Jo Stafford, a big band and pop singer ranked by Billboard as the top female singer of the pre-rock 1940-54 era, died July 16 at her home in Century City, Calif. The cause was congestive heart failure. Stafford, who also sang in a comedic duo with her husband Paul Weston under the names Jonathan and Darlene Edwards, was 90.
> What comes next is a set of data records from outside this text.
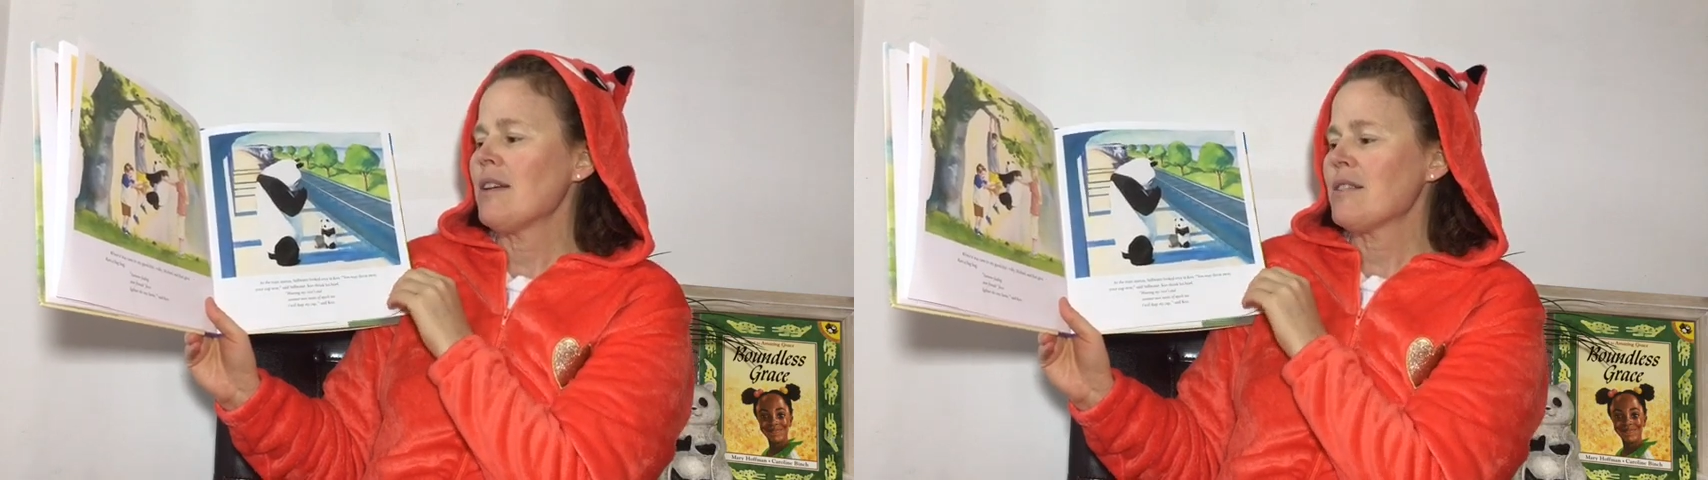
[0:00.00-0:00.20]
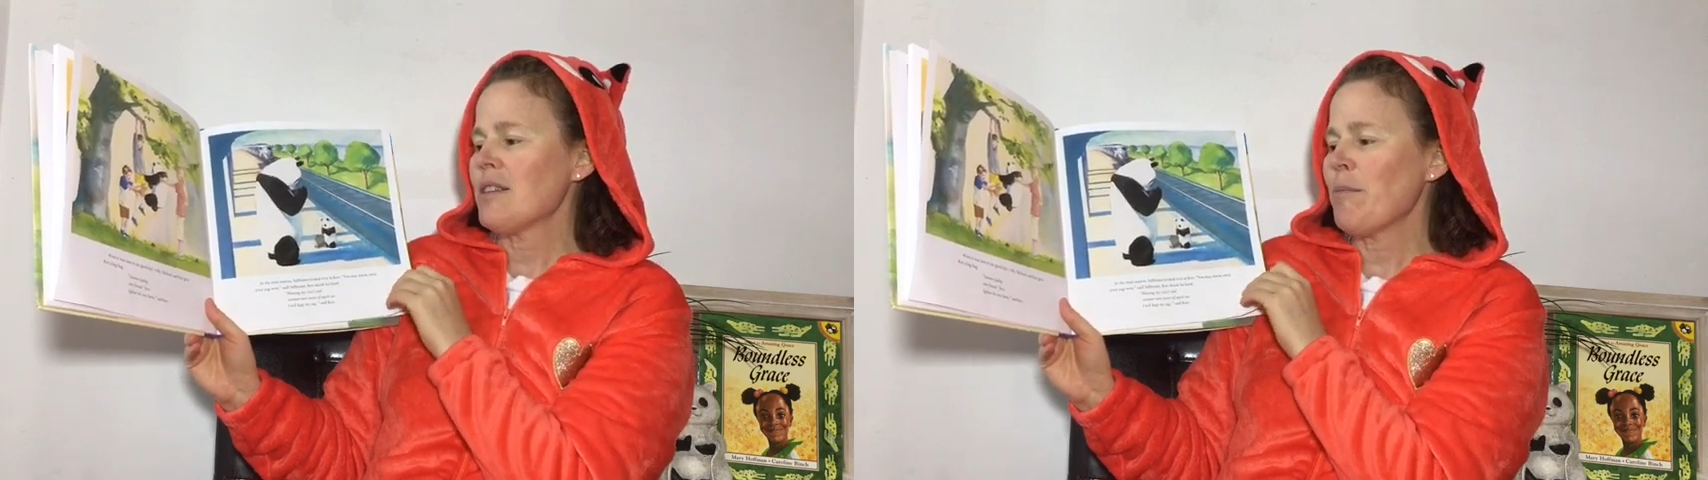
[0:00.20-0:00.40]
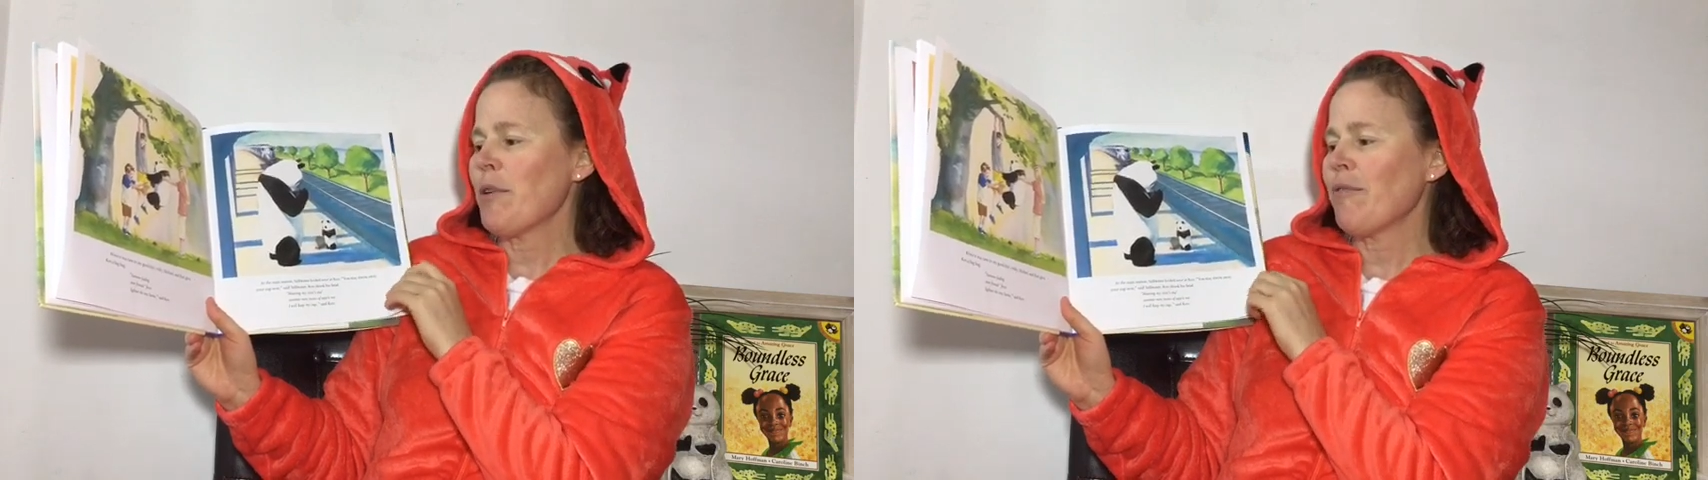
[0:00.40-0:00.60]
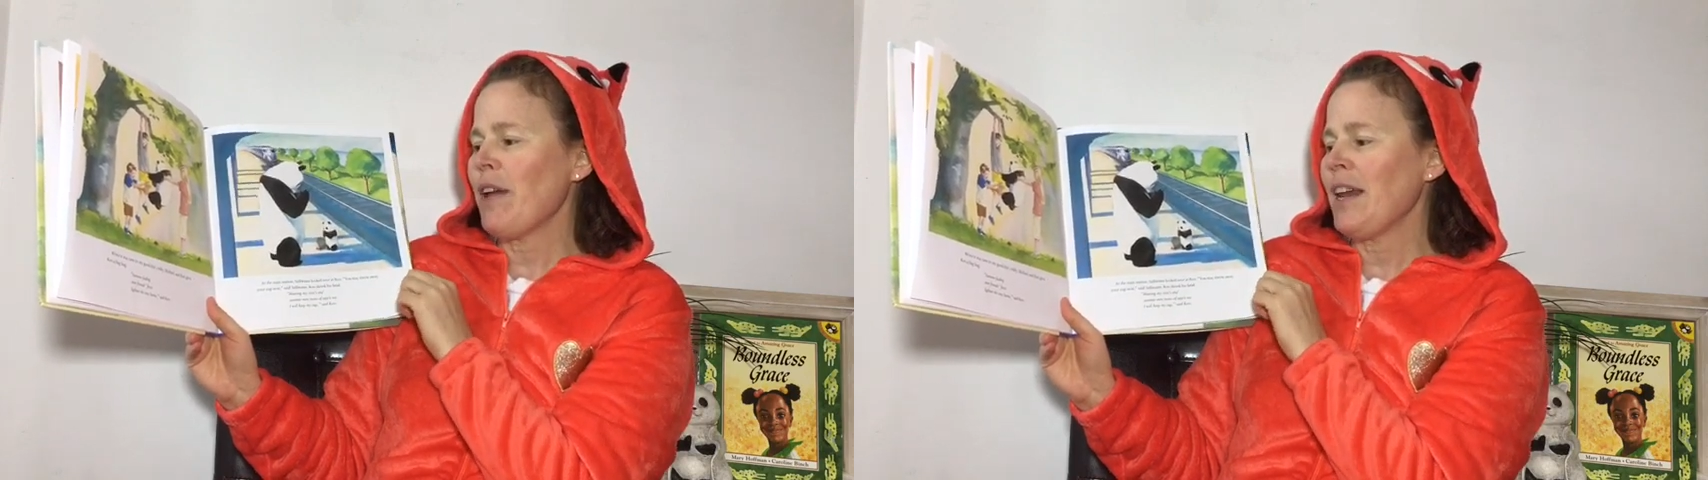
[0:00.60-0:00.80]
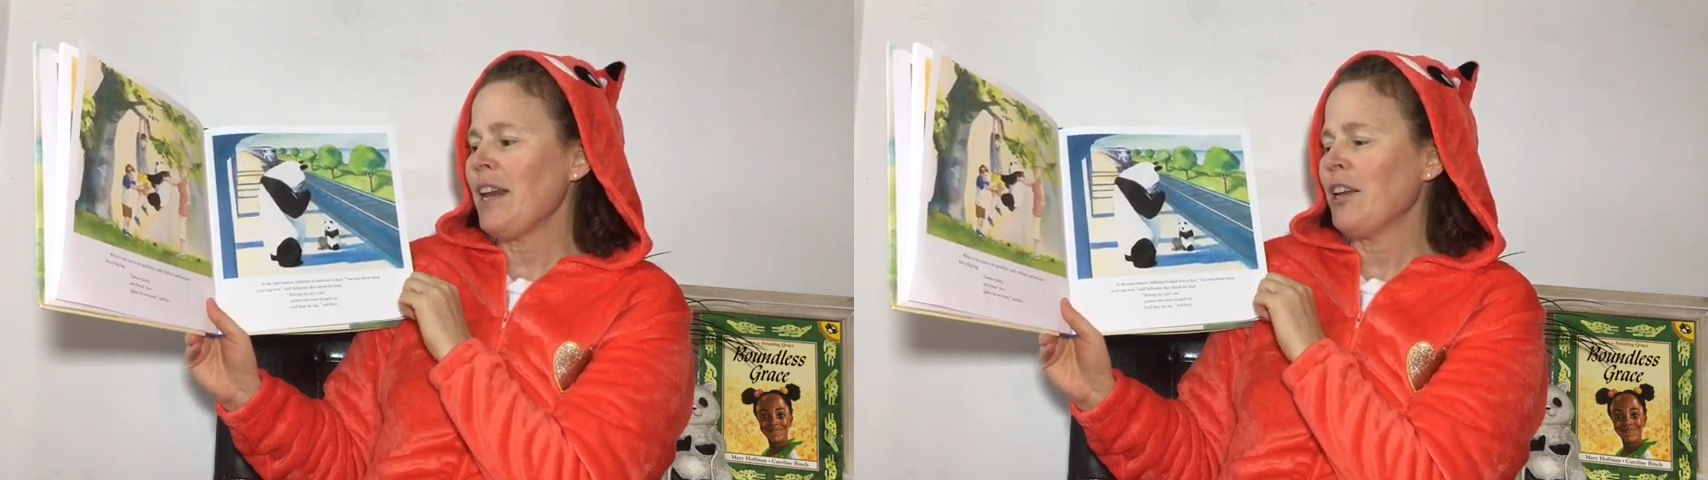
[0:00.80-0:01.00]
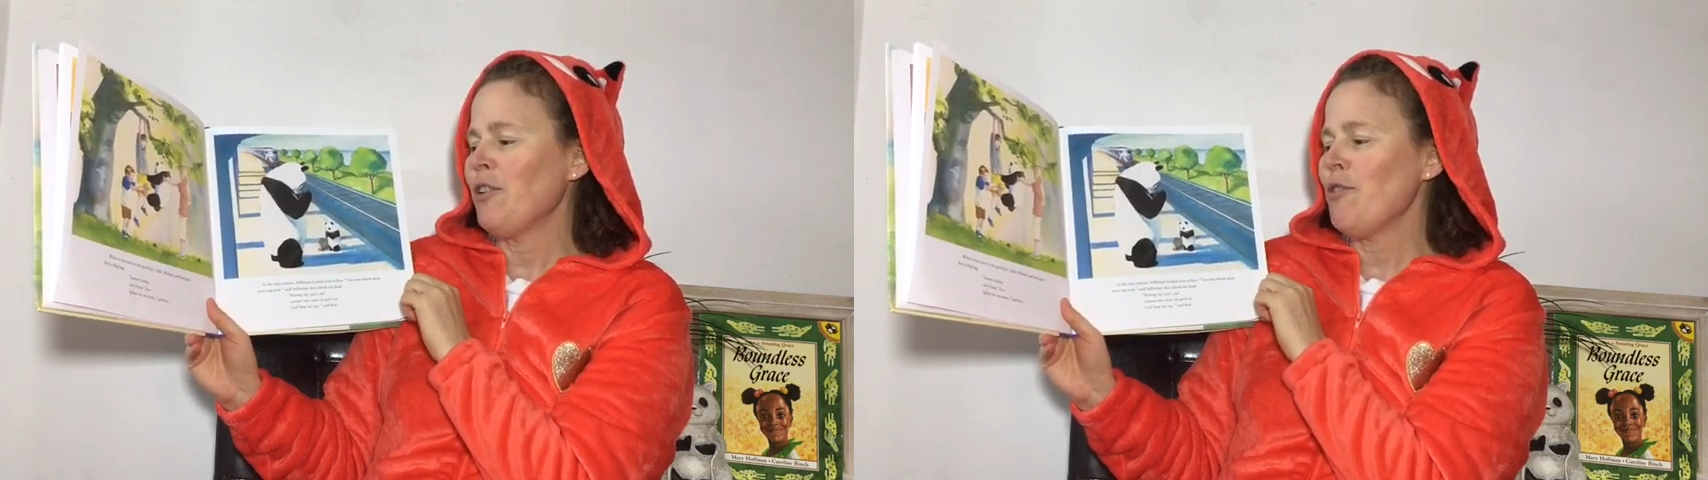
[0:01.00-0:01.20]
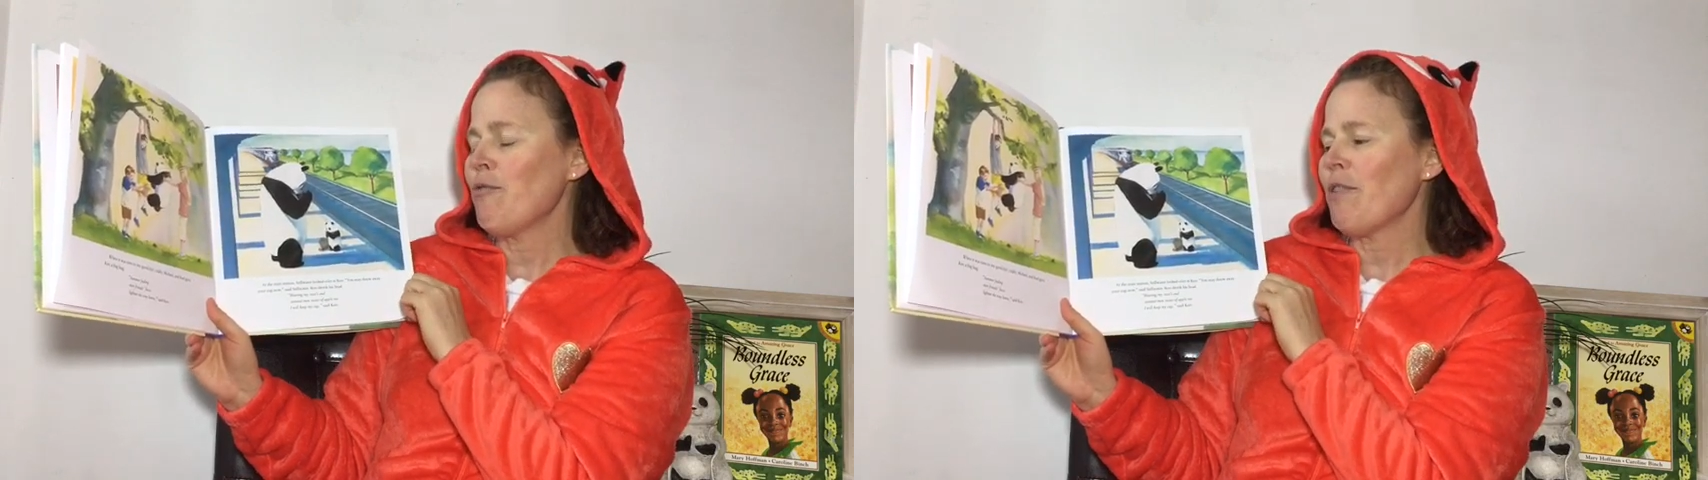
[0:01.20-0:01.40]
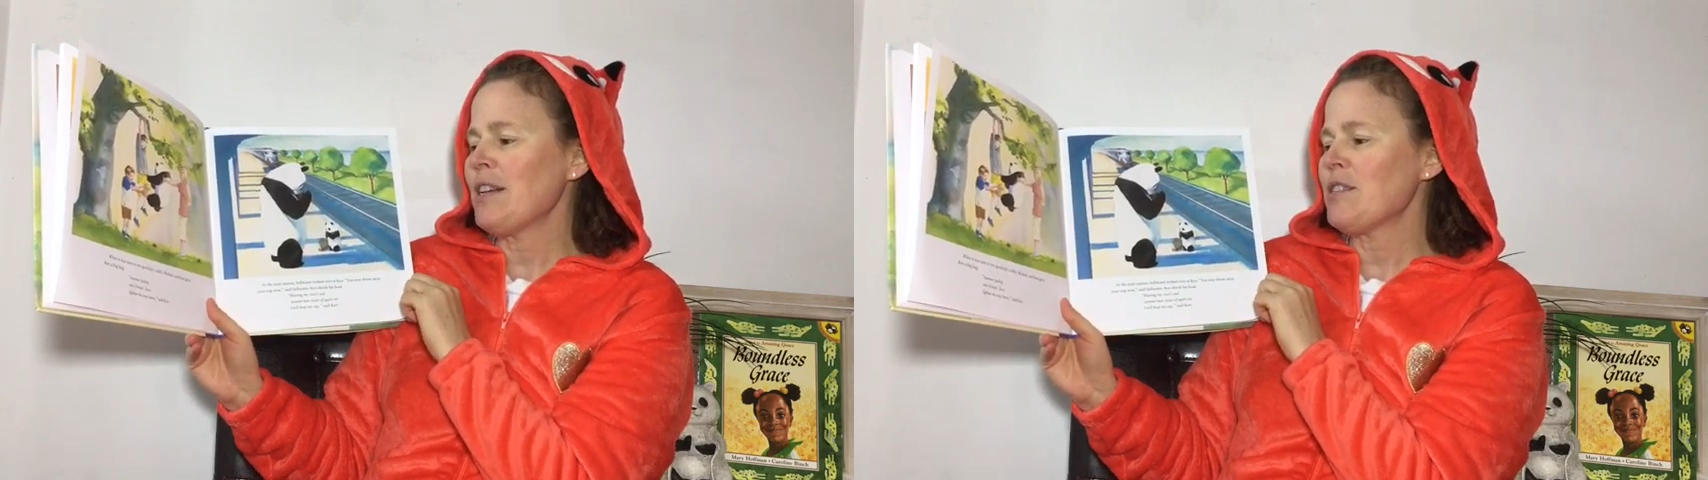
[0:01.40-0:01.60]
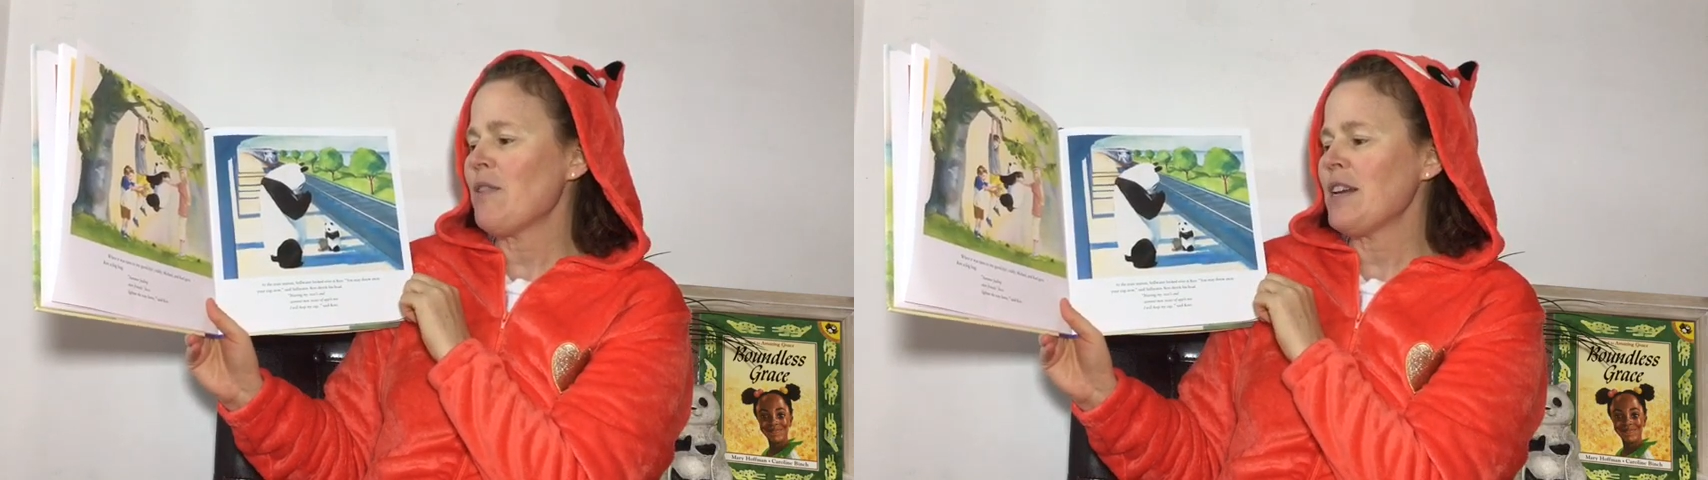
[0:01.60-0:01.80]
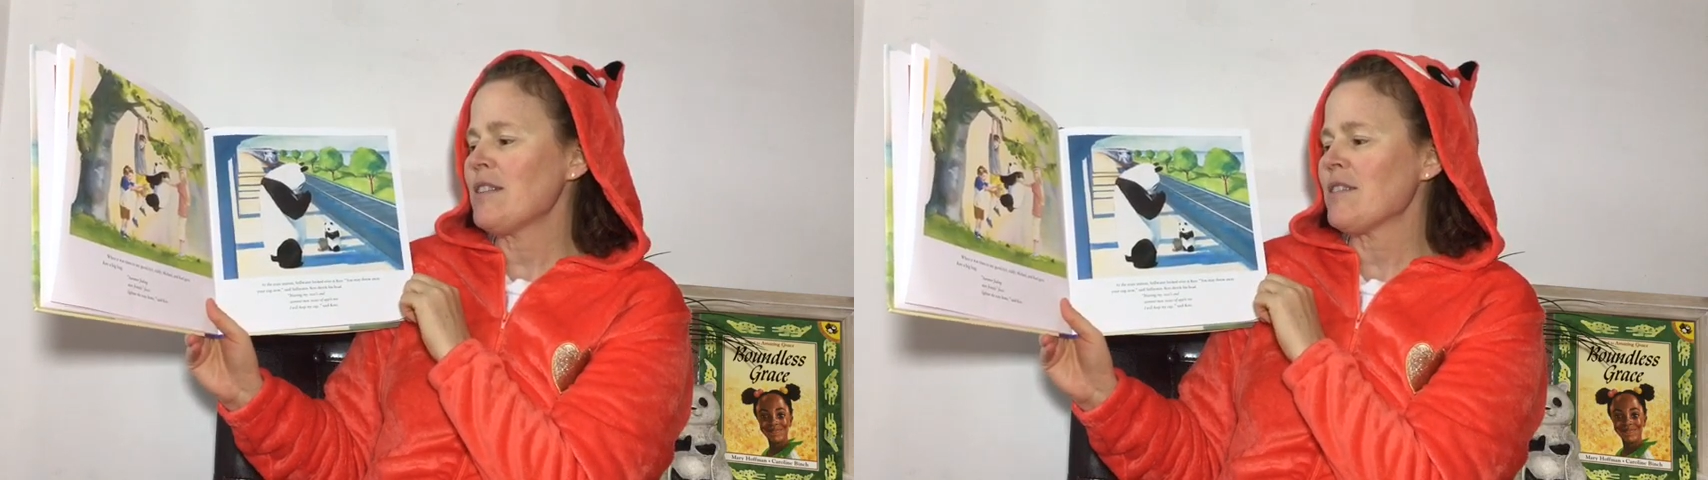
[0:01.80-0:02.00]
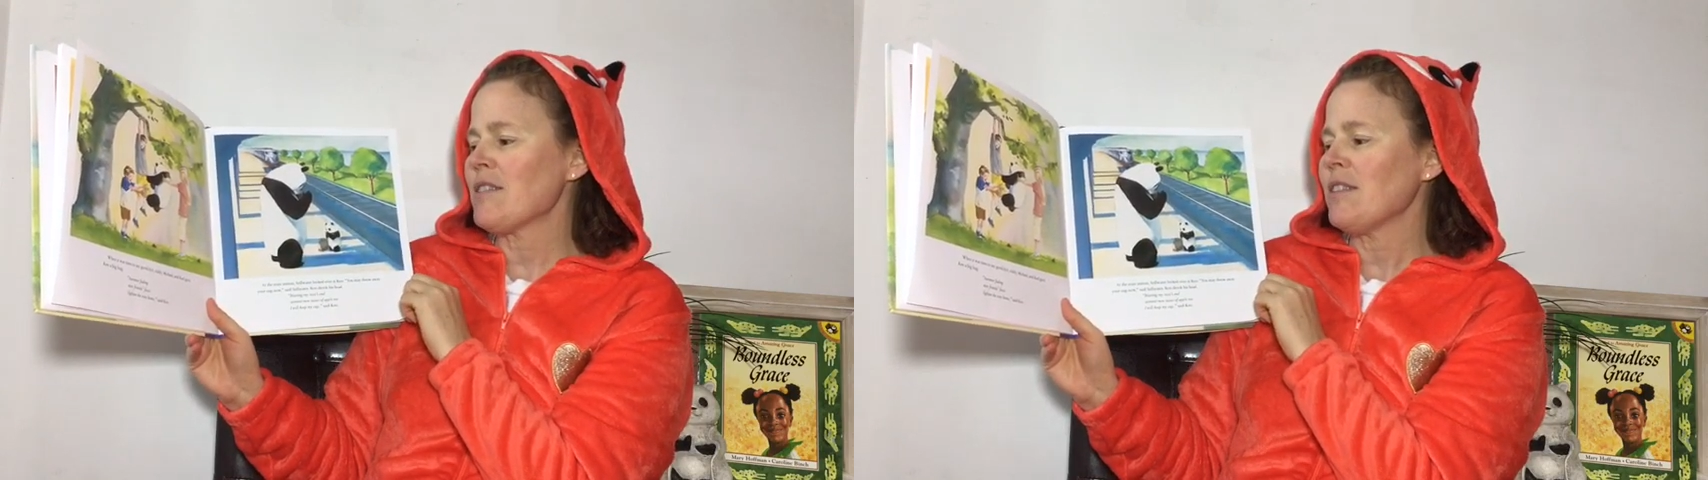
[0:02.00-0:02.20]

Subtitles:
Summer fading, new friends' faces,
Stafford was born in Coalinga, Calif., in 1917. After performing in a singing group with her sisters, she joined the Pied Pipers, who sang with Tommy Dorsey’s orchestra, which included a young Frank Sinatra. The Pied Pipers signed to the new Capitol Records in 1943 and Stafford later married the label’s musical director, Paul Weston, in 1952. By that time Stafford had already placed some 60 records on the charts as a solo artist, the most popular being the single “You Belong to Me,” which topped the Billboard chart for 12 weeks in 1952. Stafford also scored a number one in 1954 with “Make Love to Me” and placed a number one in 1948 with “My Darling, My Darling,” a duet with Gordon MacRae.

In 1947, Stafford launched a side career as a novelty singer when she sang with Red Ingle and the Natural Seven on a number one single called “Temptation (Tim-Tayshun),” under the name Cinderella G. Stump. In the late ”50s, as Jonathan and Darlene Edwards, Stafford and husband Weston performed as an exaggerated New Jersey lounge act. Their 1961 album, Jonathan and Darlene Edwards in Paris, won that year’s Grammy Award for Best Comedy Album.

Stafford left Capitol for Columbia Records in 1950 but returned to Capitol in 1961. During her time with Columbia, Stafford hosted her own musical TV series. She retired from the music business in 1975, although she performed in 1990 at a ceremony honoring Frank Sinatra.